Lawrence Doyle, Age Twelve Years

Lawrence Doyle is the son of William and Martha (Reay) Doyle and the older brother of my second great-grandfather, Andrew Doyle.  Lawrence died on June 11, 1841, at the age of 12.  His cause of death was noted as "continued fever."

A transcription.
Superintendent Registrar's District  The Morpeth Union
Registrar's District  Bedlington
1841.  DEATHS in the District of Bedlington in the Counties of Durham and Northumberland
No. 445
When Died.  Eleventh of June 1841 in P. M. at Bedlington
Name and Surname.  Lawrence Doyle
Sex.  Male
Age.  12 years
Rank or Profession.  Son of William Doyle  Collier / Deceased
Cause of Death.  Continued Fever
Signature, Description, and Residence of Informant.  Wm Alsop -- In Attendance -- Bedlington
When Registered.  Thirteenth of June 1841
Signature of Registrar.  Robt Soulsby Registrar

This source of this record is the U.K. Genral Register Office (GRO), Year 1841, Volume 25, Page 205, Line 31.

Notes and Comments
Lawrence's death was the third experienced by his mother, Martha (Reay) Doyle, in a short three years.  Lawrence's father, William Doyle, and his younger sister, Martha, both died in 1838 within several weeks of each other.  I know deaths of children were more common in the 19th century but common doesn't erase the grief a mother feels.

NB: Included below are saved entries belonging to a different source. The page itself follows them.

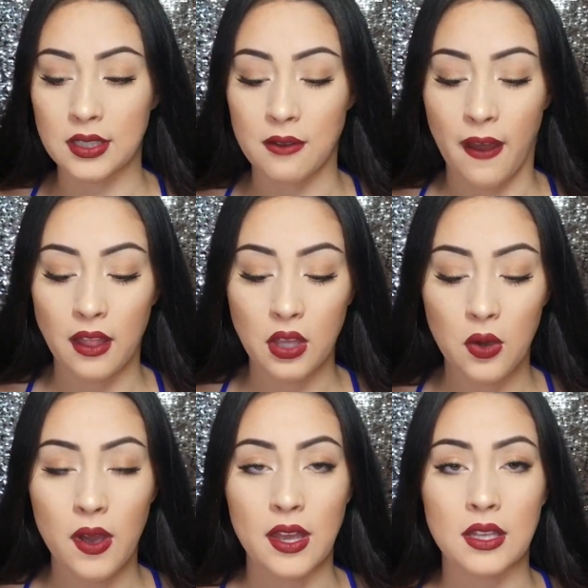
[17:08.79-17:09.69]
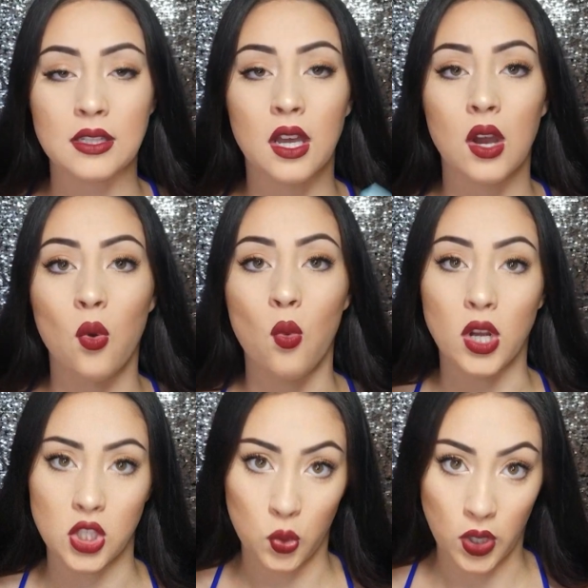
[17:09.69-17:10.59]
the value is
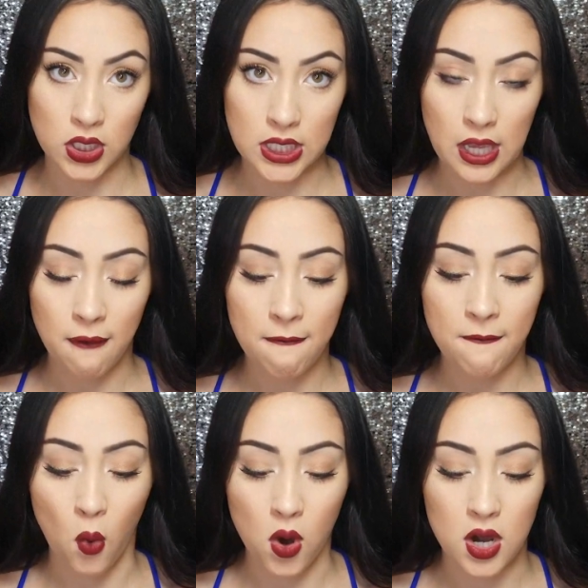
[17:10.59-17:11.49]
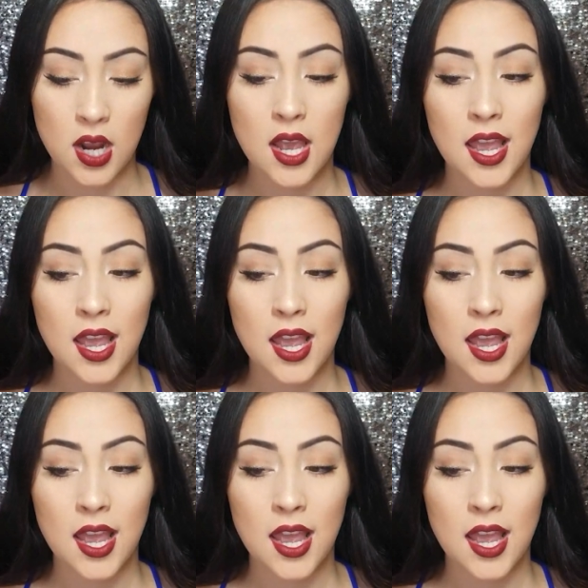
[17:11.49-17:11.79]
$124,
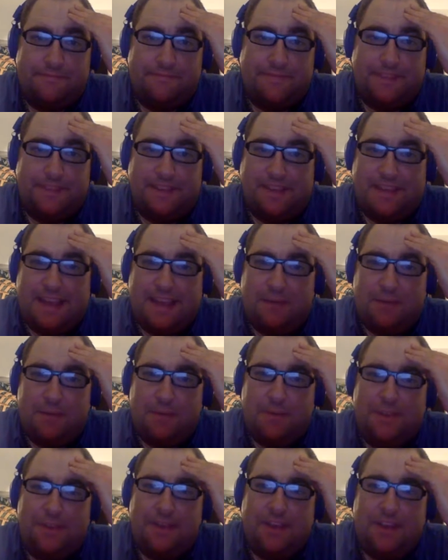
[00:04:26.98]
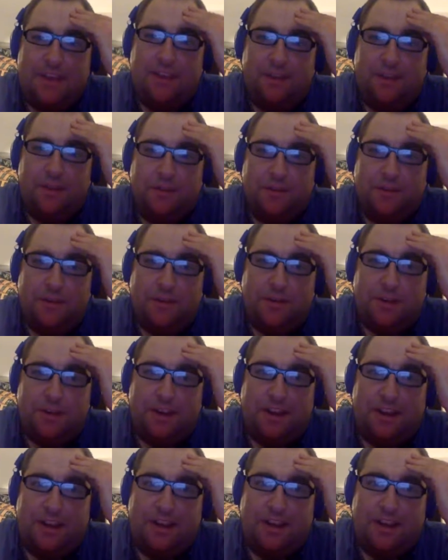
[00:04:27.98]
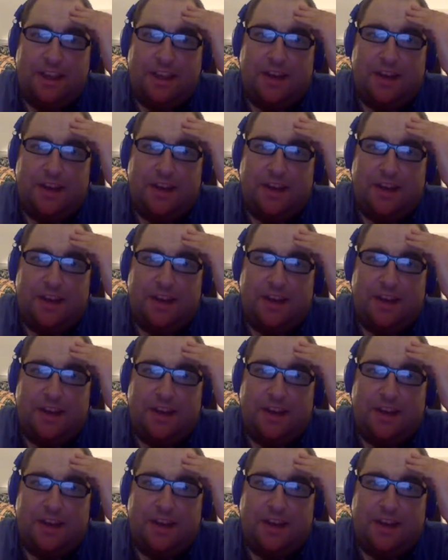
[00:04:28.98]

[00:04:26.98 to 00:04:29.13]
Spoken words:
And that would be the killer, and that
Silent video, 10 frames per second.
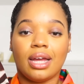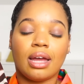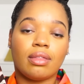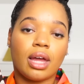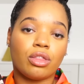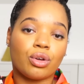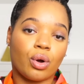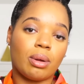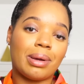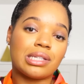and then throw
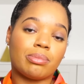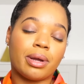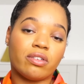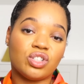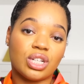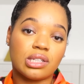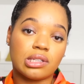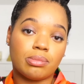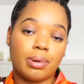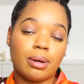on a basic pair of jeans
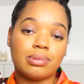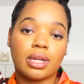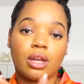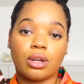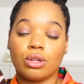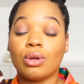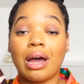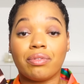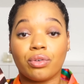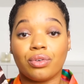and some pumps and you
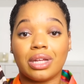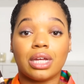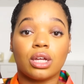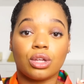have a really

Lawrence was born in 1829 or 1830.  He was baptized at St. Cuthbert Church, Bedlington, Northumberland, in July, 1830, but that record did not note his birth date.  This record gives his age as 12 which, calculated, would suggest he was born in 1829.  The U.K. Census date in 1841 was June 6.  In it his age was listed as 10 years.

I was pleased to see that Lawrence was not listed as a coal miner in either this record nor the 1841 U.K. Census.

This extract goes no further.